In macroeconomics and macro investing, we tend to gauge a country’s level of development by a single number, its GDP per capita. This number enters rating models, growth models, even long-term currency models.
While useful in some contexts, we lose nuance by attempting to capture the level of development with a single number.
Take the example of the US and the Netherlands. In 2024, the GDP per capita of the US was 27% higher than that of the Netherlands – both measured in current US dollars.[1] However, that is due to a small group of people in the US with very high incomes. The median US income, that is the income of your average Joe with half of the population earning more and half earning less, is 15% below that of the Netherlands.[2] Which country is richer?
In EMs, we lose even more nuance, because the income distribution tends to be more uneven than in advanced economies – even when looking at pre-tax and pre-transfer incomes, as we do. This is due to two factors.
First, as economies develop and people start to move from the low-productivity rural sector to the high-productivity urban sector, inequality rises. Once most people have arrived in the high-productivity sector, inequality start to fall again. EMs usually sit close to the peak of this so-called Kuznets curve.
Second, richer countries have a greater preference for economic security over growth than poorer countries, which is reflected in their institutions (e.g. labour rights) and flatter income distributions even before taxes and transfers.
Do adjust your set
Distributional data can provide an entirely new perspective on EMs. They may have lower GDPs per capita than advanced economies, but they also have large pockets of richness. As a result, many EMs can be thought of as advanced economies with an appendage of low-cost workers.

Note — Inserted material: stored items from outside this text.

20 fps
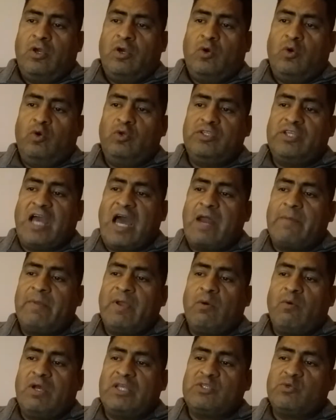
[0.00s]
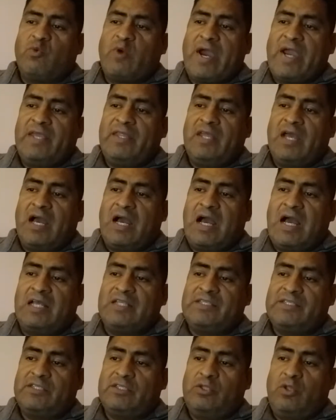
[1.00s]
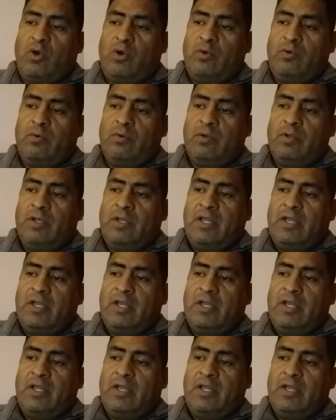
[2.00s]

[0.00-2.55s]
whose garment was white as snow,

The below shows the income distributions of the top 23 EMs and the UK. It shows the cumulative percentage of the population, sorted from poorest to richest on the X-axis and the income share held by the corresponding population share on the Y-axis. The broken line represents an equal income distribution and the more a curve bends towards the lower right corner, the more uneven the income distribution is.
A few points stand out. Most EMs display greater income inequality than the UK. Income inequality is lower in formerly communist countries, with China the most extreme example. Asia displays lower income inequality than Latin America, mostly due to past land reforms. South Africa remains the most unequal society in our sample, 30 years after Apartheid.
The below shows China’s GDP per capita, but instead of giving one number for the entire country, the blue line shows the average GDP per capita for increments of 14 million people (1% of the population) ordered from richest to poorest.
In China, the richest 14 million – about the population of Belgium – have an average income of $130,000. For comparison, the UK’s GDP per capita is $53,000. The richest 126 million Chinese – about the population of Japan – have an average income comparable to Japan. In terms of living standards, China can be thought of as a combination of countries comprising Japan, Poland, four Romanias, three Turkeys and so on. Hence, saying that Japan is richer than China misses the point. China includes an entire Japan plus some more.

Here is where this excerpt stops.